---
name: forge-mcp-server
description: Designing an MCP server LLM agents actually use well. Transport choice (stdio vs HTTP streaming), capability scoping, structured error responses the model can recover from, tool count limits, telemetry, auth, versioning. Contains ready-to-paste stdio server skeleton + remote HTTP server pattern. Use when building an MCP server that exposes tools/resources/prompts to Claude, Cursor, Codex, or any MCP client.
license: MIT
---

# forge-mcp-server

You are designing a server that LLM agents will call. The protocol is MCP, the audience is non-human. Default agent-written MCP servers expose too much surface, return error strings the model cannot recover from, and bake assumptions about a single client. This skill exists to fix that.

The single most important thing to remember: **the LLM is your user**. It reads tool descriptions, makes decisions about which tool to call, fills arguments from the user's request, and recovers from your error responses. Every choice you make is felt by the model first.

## Quick reference (the things you must never ship)
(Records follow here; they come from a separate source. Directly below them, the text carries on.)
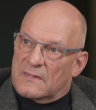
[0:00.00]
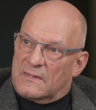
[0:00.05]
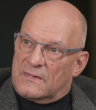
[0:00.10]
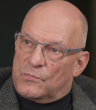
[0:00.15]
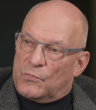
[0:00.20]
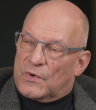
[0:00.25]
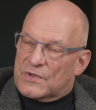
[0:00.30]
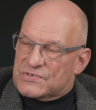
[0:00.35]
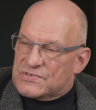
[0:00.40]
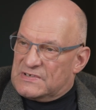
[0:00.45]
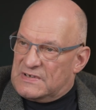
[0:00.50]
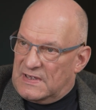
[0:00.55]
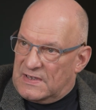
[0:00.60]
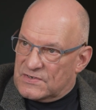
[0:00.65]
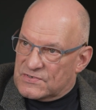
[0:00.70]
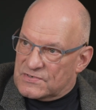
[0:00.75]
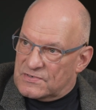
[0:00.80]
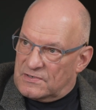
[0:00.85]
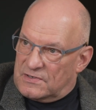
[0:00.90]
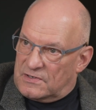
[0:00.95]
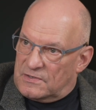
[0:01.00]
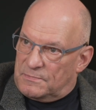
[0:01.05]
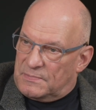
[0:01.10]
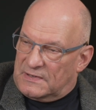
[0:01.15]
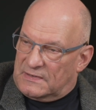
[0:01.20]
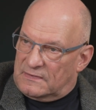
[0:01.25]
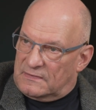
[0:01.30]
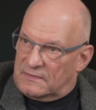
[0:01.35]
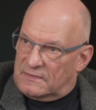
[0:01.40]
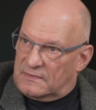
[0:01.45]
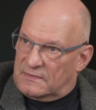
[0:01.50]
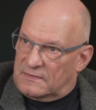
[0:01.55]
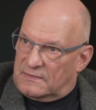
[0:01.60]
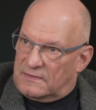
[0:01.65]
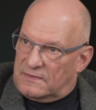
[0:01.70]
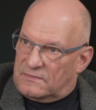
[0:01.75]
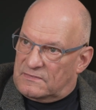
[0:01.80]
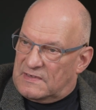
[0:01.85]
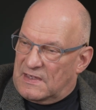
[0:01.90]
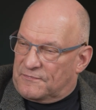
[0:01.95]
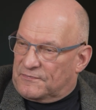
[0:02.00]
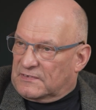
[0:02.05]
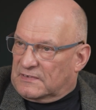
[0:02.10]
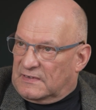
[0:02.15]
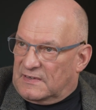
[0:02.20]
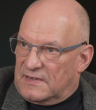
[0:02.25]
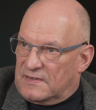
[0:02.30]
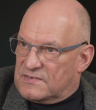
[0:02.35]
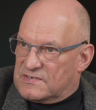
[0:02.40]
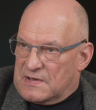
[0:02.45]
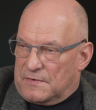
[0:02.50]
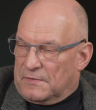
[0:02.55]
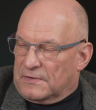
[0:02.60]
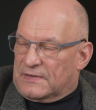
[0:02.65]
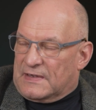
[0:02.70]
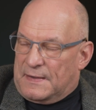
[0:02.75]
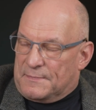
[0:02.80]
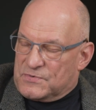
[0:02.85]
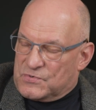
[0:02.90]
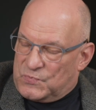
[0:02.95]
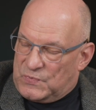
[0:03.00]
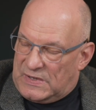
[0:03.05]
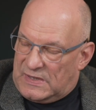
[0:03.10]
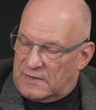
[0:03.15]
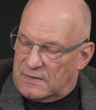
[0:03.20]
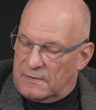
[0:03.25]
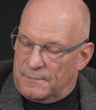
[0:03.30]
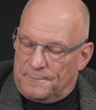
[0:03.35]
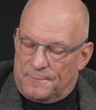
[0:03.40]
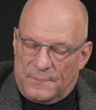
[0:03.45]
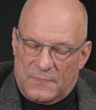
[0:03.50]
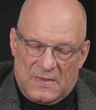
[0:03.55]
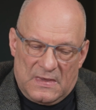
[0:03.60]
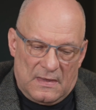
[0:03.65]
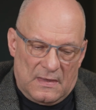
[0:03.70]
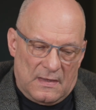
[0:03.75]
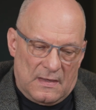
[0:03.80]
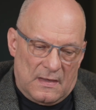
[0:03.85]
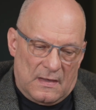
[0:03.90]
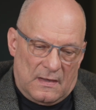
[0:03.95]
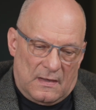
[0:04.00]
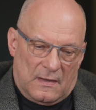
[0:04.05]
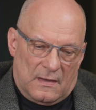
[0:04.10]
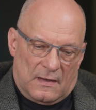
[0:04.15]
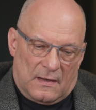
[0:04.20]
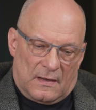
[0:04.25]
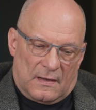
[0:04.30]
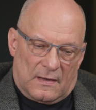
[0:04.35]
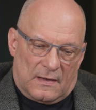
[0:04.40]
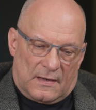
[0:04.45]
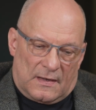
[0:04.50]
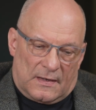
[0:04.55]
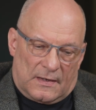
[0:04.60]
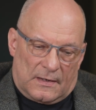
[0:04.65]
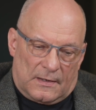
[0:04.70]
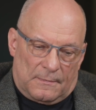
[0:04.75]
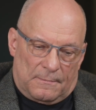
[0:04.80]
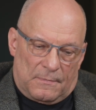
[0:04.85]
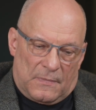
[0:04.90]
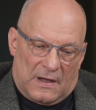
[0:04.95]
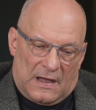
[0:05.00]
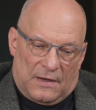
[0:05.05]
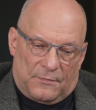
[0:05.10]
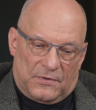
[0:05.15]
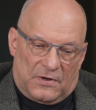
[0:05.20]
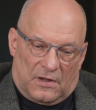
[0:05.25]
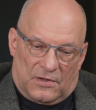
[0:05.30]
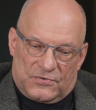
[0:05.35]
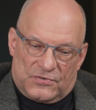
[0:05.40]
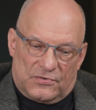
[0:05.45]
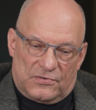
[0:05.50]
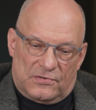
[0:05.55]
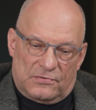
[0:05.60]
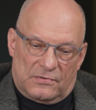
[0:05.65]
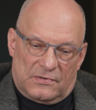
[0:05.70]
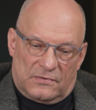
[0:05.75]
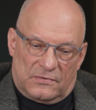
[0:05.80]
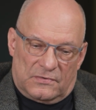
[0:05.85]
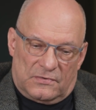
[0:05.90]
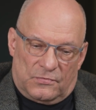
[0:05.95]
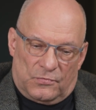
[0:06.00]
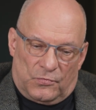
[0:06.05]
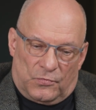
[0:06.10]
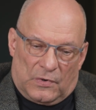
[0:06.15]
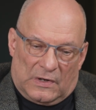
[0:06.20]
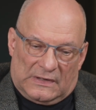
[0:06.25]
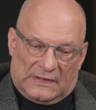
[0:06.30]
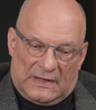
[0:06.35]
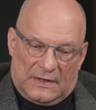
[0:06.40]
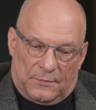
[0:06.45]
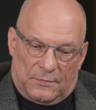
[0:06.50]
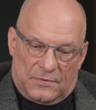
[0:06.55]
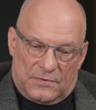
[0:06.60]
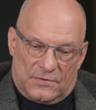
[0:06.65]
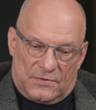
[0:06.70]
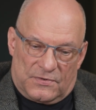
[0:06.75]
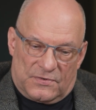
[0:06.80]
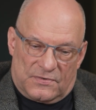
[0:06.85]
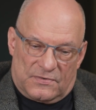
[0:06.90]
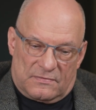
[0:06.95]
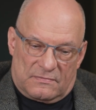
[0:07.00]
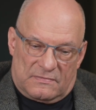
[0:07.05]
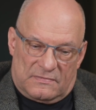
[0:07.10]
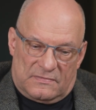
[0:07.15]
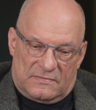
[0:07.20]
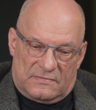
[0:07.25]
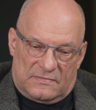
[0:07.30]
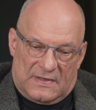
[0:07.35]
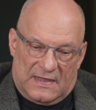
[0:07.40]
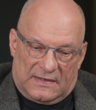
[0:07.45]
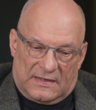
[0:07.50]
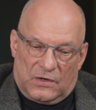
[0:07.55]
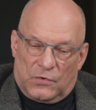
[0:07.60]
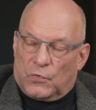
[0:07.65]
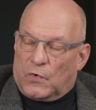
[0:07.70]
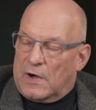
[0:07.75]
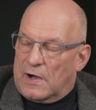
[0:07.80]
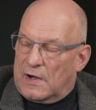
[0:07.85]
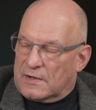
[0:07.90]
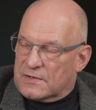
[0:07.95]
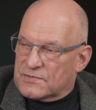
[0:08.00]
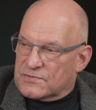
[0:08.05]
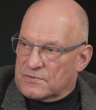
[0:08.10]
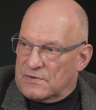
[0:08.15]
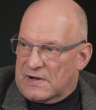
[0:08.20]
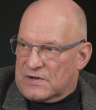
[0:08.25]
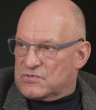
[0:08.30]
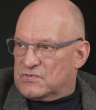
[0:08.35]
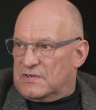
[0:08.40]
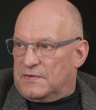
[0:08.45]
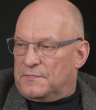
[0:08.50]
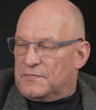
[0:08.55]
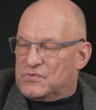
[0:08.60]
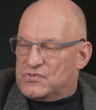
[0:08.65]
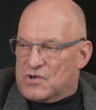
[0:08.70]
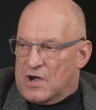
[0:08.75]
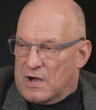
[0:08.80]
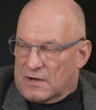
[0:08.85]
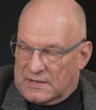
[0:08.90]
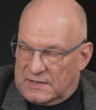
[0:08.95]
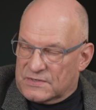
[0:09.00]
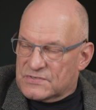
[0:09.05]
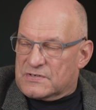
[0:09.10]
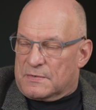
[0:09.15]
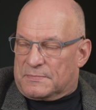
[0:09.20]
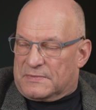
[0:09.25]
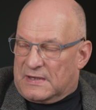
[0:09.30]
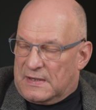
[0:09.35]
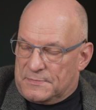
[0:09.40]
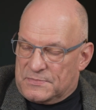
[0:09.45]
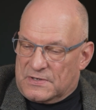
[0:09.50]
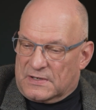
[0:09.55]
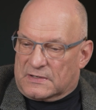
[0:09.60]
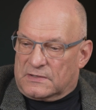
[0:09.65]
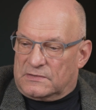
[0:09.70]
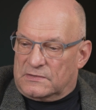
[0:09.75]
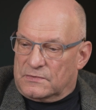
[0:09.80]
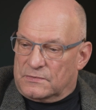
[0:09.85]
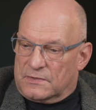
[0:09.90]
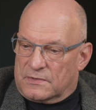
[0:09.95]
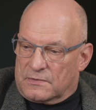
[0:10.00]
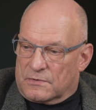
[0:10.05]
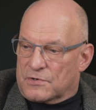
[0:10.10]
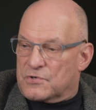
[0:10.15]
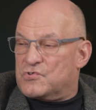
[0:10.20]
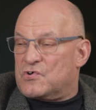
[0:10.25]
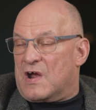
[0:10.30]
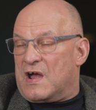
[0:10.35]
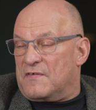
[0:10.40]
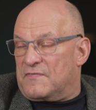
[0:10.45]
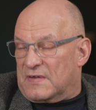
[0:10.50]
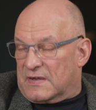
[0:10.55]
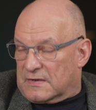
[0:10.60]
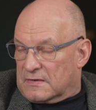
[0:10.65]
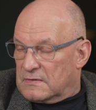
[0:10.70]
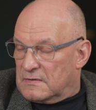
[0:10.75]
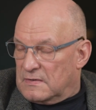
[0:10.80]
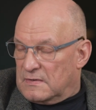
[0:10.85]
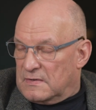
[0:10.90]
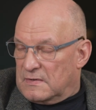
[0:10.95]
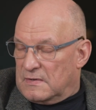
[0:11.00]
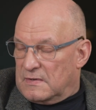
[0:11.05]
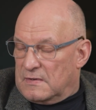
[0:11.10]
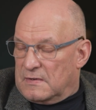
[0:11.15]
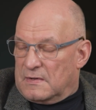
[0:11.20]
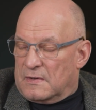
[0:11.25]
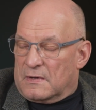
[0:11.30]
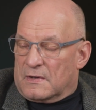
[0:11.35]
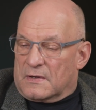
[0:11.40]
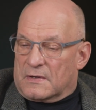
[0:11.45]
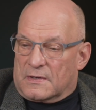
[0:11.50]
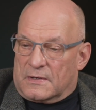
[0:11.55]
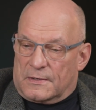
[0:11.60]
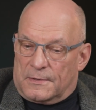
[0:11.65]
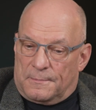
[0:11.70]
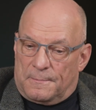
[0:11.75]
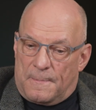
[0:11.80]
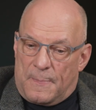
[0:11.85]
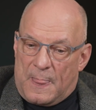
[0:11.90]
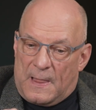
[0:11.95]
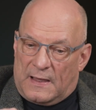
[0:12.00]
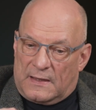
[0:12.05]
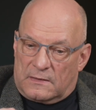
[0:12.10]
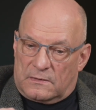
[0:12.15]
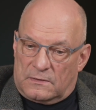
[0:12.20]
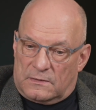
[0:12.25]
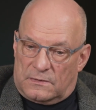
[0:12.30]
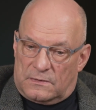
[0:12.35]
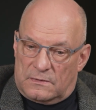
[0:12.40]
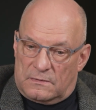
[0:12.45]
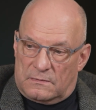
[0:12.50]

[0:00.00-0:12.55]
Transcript: Once a day is good, but definitely several times a week. I would also do it while I was taking walks, or actually even jogging. Sometimes I could do it, or driving. I could.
1. A stdio MCP server that writes to `stdout` (corrupts the protocol).
2. A server advertising `resources` capability but not implementing `resources/list`.
3. More than 20 tools registered on one server.
4. Tools returning errors as plain strings without a code.
5. A tool with no `inputSchema`.
6. Pagination missing on any `list_*` tool that can return >100 items.
7. Long-running tool (>10s) returning the answer synchronously instead of a job ID.
8. Remote server without auth (even "internal network" is not auth).
9. PII or argument values logged raw (use hashes/redaction).
10. Tool schema versioned by parameter name instead of by tool name.

## Hard rules

### Transport

**1. Stdio for local-only, integrated tools. SSE / HTTP streaming for remote.** Stdio servers run as child processes of the client (Claude Desktop, Claude Code) and have zero network surface. Remote servers expose HTTP and need real auth, rate limits, observability.

**2. Pick one transport per server, do not multiplex.** If you need both, ship two binaries that share a core library.
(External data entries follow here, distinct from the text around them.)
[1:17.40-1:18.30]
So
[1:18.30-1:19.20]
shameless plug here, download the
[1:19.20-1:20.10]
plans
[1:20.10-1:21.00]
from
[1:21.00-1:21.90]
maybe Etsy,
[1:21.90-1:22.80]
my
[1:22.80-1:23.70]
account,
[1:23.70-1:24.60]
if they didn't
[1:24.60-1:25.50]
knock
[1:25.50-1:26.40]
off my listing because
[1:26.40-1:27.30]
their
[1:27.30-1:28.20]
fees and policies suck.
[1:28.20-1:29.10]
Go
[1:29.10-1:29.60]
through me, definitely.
**3. Stdio servers log to stderr ONLY, never stdout.** Stdout IS the protocol channel. A single stray `console.log` corrupts every subsequent message.

```ts
// stdio MCP server in TypeScript
import { Server } from "@modelcontextprotocol/sdk/server/index.js";
import { StdioServerTransport } from "@modelcontextprotocol/sdk/server/stdio.js";

// CRITICAL: redirect console.log to stderr at process start.
console.log = console.error;

const server = new Server({ name: "my-server", version: "0.1.0" }, { capabilities: { tools: {} } });

// ... register tools ...

const transport = new StdioServerTransport();
await server.connect(transport);
```

### Capability scoping

**4. A server exposes one cohesive surface.** A "Postgres MCP" is fine. A "Postgres + S3 + Slack + Email MCP" is not. The LLM has limited working memory for tool selection.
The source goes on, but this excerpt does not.